Steven Spielberg has consistently directed successful movies for over 5 decades.

Display Code
spielberg_success <- TITLE_PRINCIPALS |>
filter(nconst %in% NAME_BASICS$nconst[NAME_BASICS$primaryName == "Steven Spielberg"]) |>
  inner_join(TITLE_BASICS, by = "tconst") |>
  inner_join(TITLE_RATINGS, by = "tconst") |>
  select(primaryTitle, startYear, success_score) |>
  distinct() |>  # Remove duplicates
  mutate(successful = ifelse(success_score >= 0.6, 1, 0)) |>
  group_by(startYear) |>
  summarise(success_count = sum(successful), .groups = 'drop') |>
  filter(success_count > 0) |>  # Only keep years with successful films
  arrange(startYear)
Display Code
# Plotting
ggplot(spielberg_success, aes(x = startYear, y = success_count)) +
  geom_line(color = "blue", size = .5) +
  geom_point(color = "blue", size = 1) +
  labs(title = "Number of Successful Films Directed by Steven Spielberg Over Time",
       x = "Year",
       y = "Number of Successful Films") +
  scale_y_continuous(limits = c(0, NA)) +  # Set y-axis to start at 0
  theme_minimal()

Casting The original actress, Robin Wright, who played The Princess Bride has previously worked with Tom Hanks in the successful film Forrest Gump.

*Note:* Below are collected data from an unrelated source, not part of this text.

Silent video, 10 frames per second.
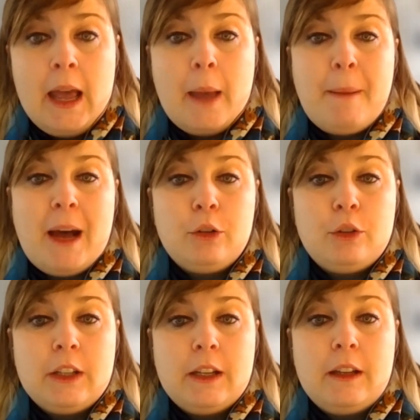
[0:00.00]

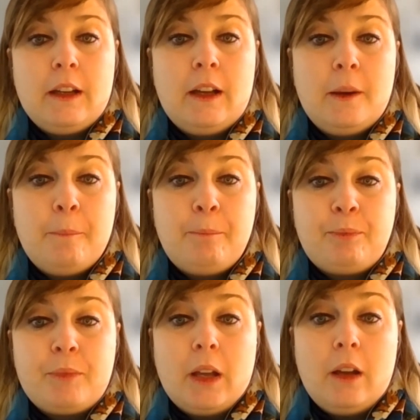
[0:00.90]
About
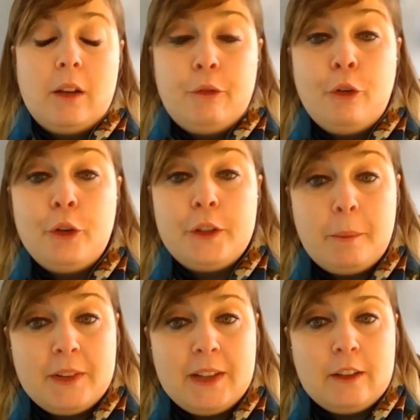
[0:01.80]

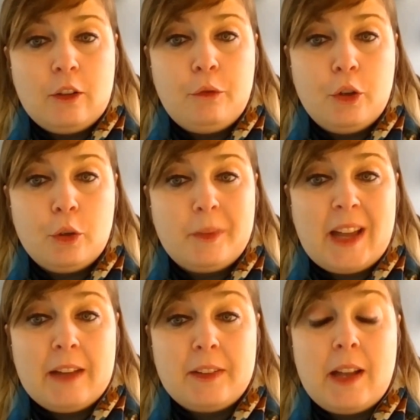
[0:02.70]
40% of Europe's
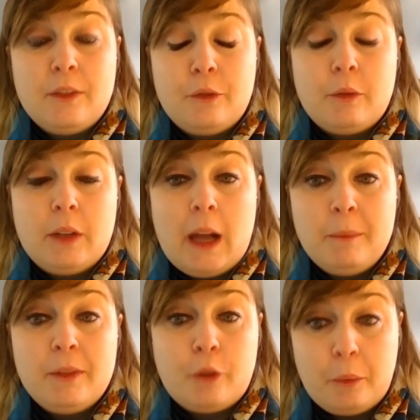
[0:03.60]
gas
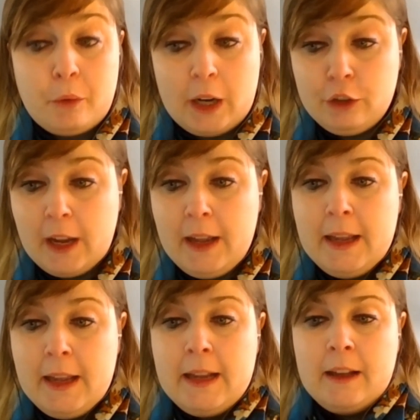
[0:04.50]
comes from Russia,
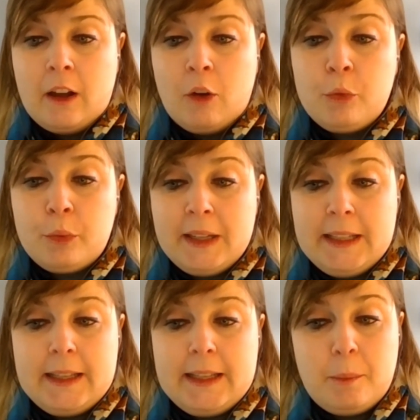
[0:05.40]

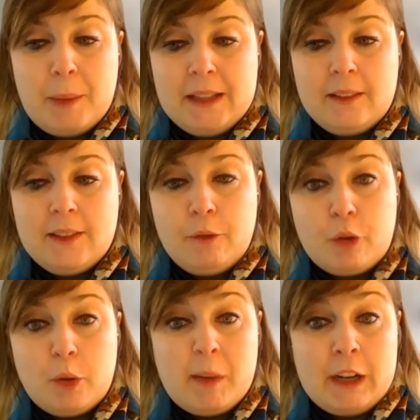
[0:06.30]
Already, the dependency
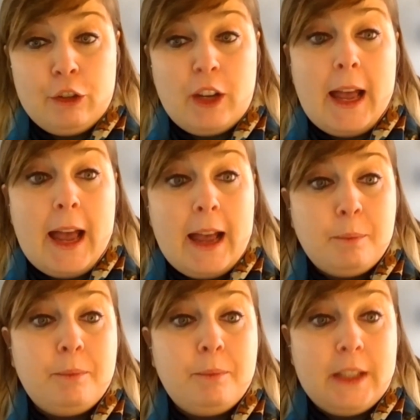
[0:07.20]
from Russia had
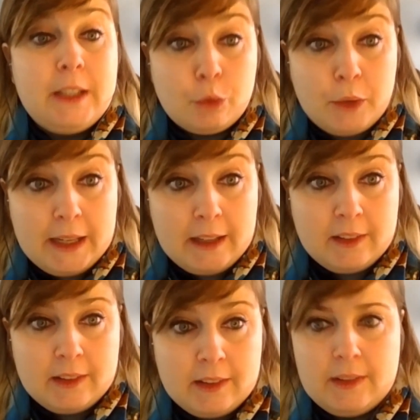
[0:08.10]

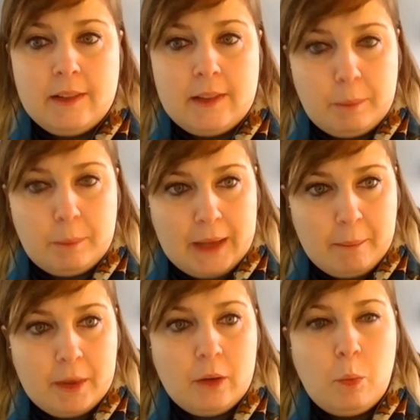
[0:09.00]
decreased since
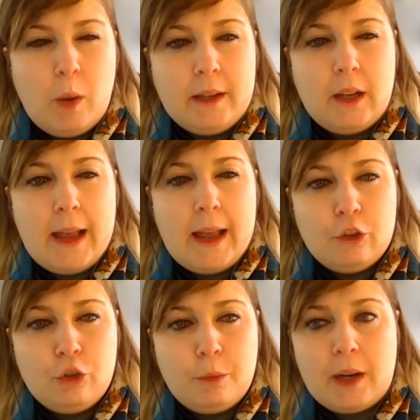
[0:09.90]
September, when
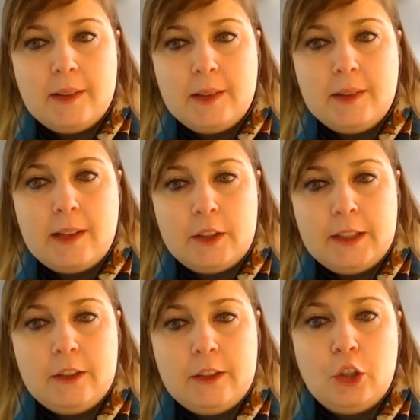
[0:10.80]
energy prices
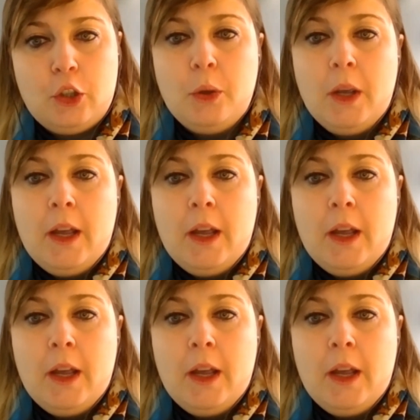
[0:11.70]
started to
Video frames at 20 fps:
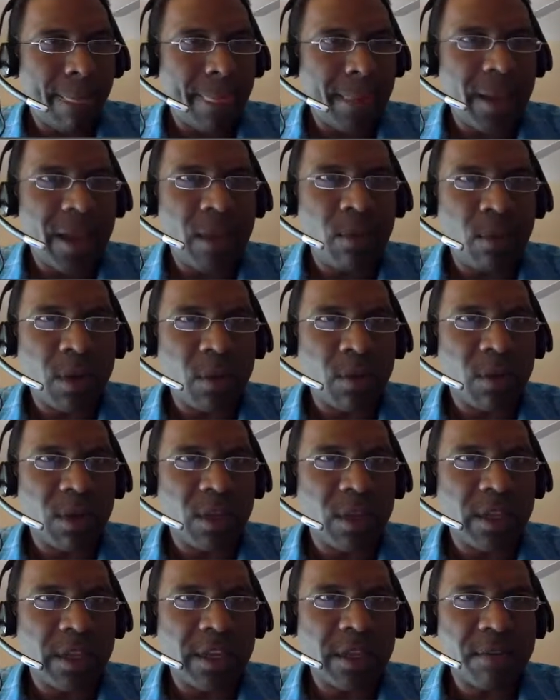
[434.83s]
And we
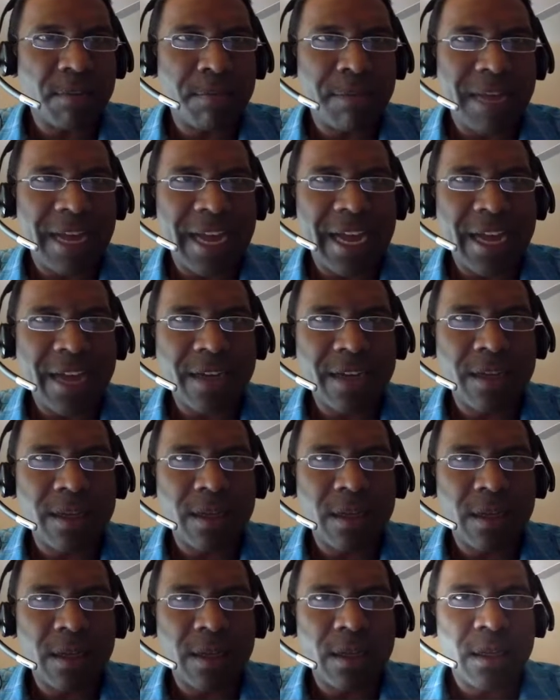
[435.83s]
will link back
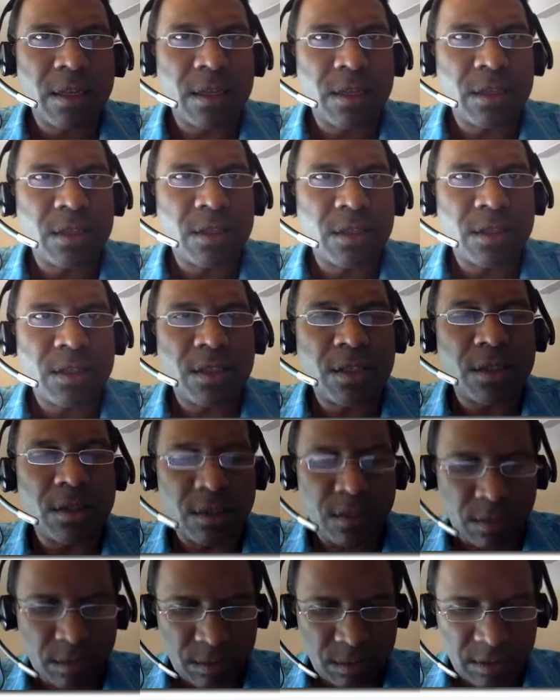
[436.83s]

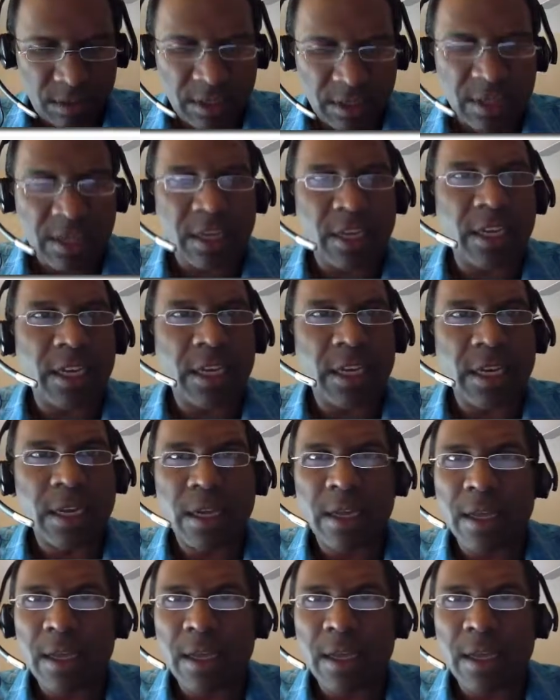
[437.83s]
to the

However, it might be a good idea to cast some up and coming actors and actresses as leads to attract newer audience. We can keep Wallace Shawn as Vizzini for fans and a nod towards the original classic. By casting Mille Bobby Brown as The Princess Bride and Noah Jupe as Westley. Noah is known for his performances in A Quiet Place and Honey Boy, Jupe brings a fresh energy and charm suitable for the role of Westley. Timothée Chalamet could be cast as Inigo Montoya. His performances in Dune: Part Two and Part One make him an excellent choice for the iconic role of Inigo, seeking vengeance for his father.

Elevator Pitch

From the visionary mind of Steven Spielberg comes a timeless tale of adventure and romance, The Princess Bride. Featuring the talented Noah Jupe as Westley and the dynamic Millie Bobby Brown as Buttercup, this re-imagining will delight both old fans and new. With Timothée Chalamet as the iconic Inigo Montoya and Wallace Shawn reprising his role as Vizzini, alongside the incredible Julianne Moore, this film is a story of love, bravery, and the magic of storytelling—coming soon to theaters near you!

This remake promises to capture the heart of the original while inviting audiences into a fresh, enchanting cinematic experience.